À Rabat, cette résolution a été célébrée dans les rues comme un franc succès diplomatique, renforçant le sentiment que la tendance internationale s’affirme résolument en faveur du Maroc.
3. Les origines historiques du statu quo
Pour appréhender l’enlisement actuel, il est essentiel de rappeler les étapes historiques clés de ce territoire colonisé par l’Espagne en 1884 :
L’avis consultatif de la Cour internationale de Justice (1975)
Saisie par le Maroc, la Cour internationale de Justice a conclu que, s’il existait des rapports d’allégeance ancestraux entre certaines tribus sahraouies et le Sultan du Maroc, ceux-ci n’équivalaient pas à une souveraineté territoriale et ne remettaient pas en question le droit à l’autodétermination de la population.
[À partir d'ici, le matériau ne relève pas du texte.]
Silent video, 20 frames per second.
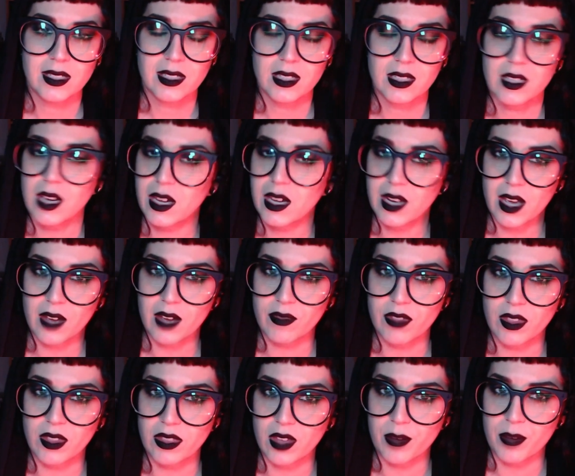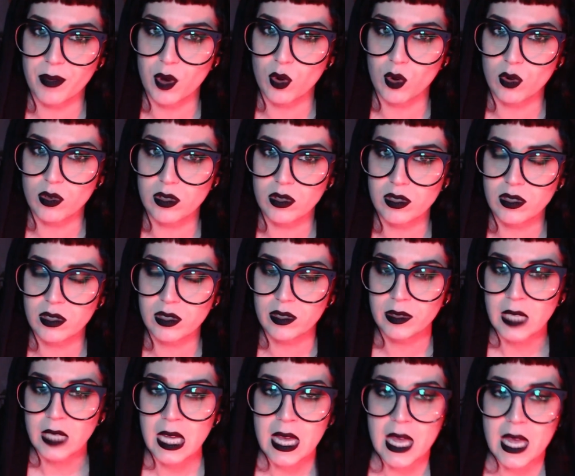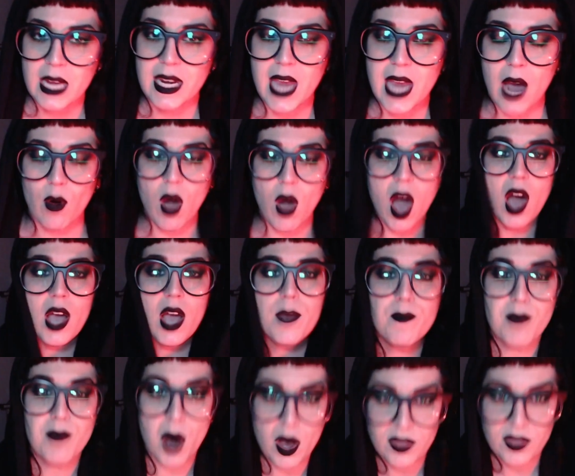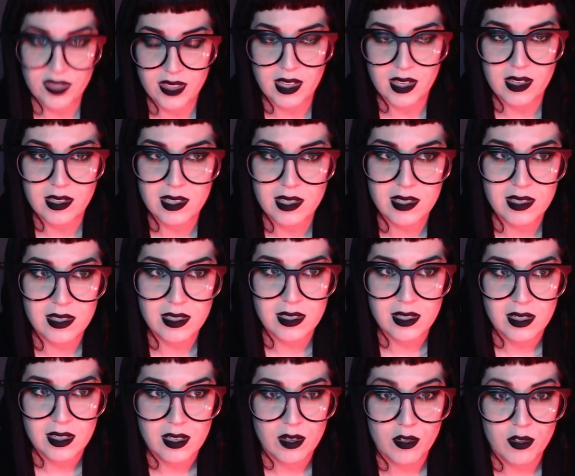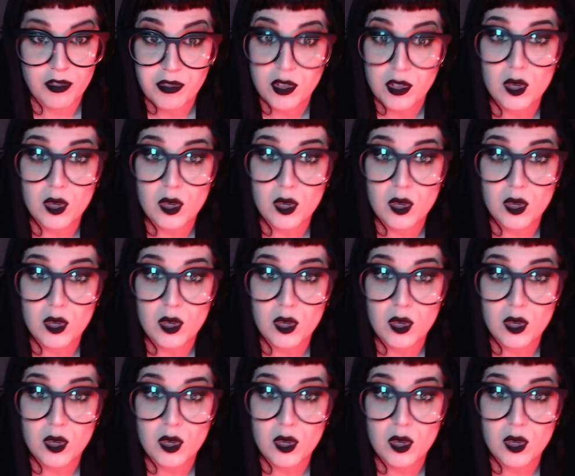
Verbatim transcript: gotta have the thumb holes. Now I bought this full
La Marche Verte et les Accords de Madrid (Novembre 1975)
Le Maroc organise la Marche Verte, mobilisant des centaines de milliers de civils franchissant la frontière. Quelques jours plus tard, l’Espagne signe les accords de Madrid, se dégageant de ses responsabilités de puissance administrante et partageant provisoirement le contrôle entre le Maroc et la Mauritanie (sans l’aval de l’ONU).
Retrait mauritanien et l’impasse (1979 – 1989)
Confrontée à une crise économique et à l’instabilité politique, la Mauritanie abandonne ses prétentions en 1979. Le Maroc annexe la zone laissée libre. Face aux attaques du Front Polisario (qui a proclamé la RASD), le Maroc érige le « Berm », cristallisant le conflit dans une impasse militaire à la fin des années 1980.
L’établissement de la MINURSO (1991)
Le cessez-le-feu de l’ONU entre en vigueur et la MINURSO est déployée pour surveiller la paix et organiser un scrutin d’autodétermination. Ce référendum n’aura jamais lieu en raison de divergences irréconciliables concernant l’éligibilité des électeurs et le recensement du corps électoral sahraoui.
Conclusion : La primauté du réalisme politique
Ce que démontre l’analyse, c’est que la persistance de ce statu quo est désormais façonnée non par le droit, mais par un contexte international privilégiant la prudence à la confrontation. Les grandes puissances et les acteurs régionaux accordent aujourd’hui une importance capitale à la stabilité géopolitique, à la prévisibilité des relations et à la consolidation de leurs alliances stratégiques.
Le Sahara Occidental se retrouve ainsi suspendu dans un équilibre complexe : une solution définitive demeure théoriquement envisageable, mais sa mise en œuvre s’avère, pour l’heure, politiquement trop délicate pour la communauté internationale.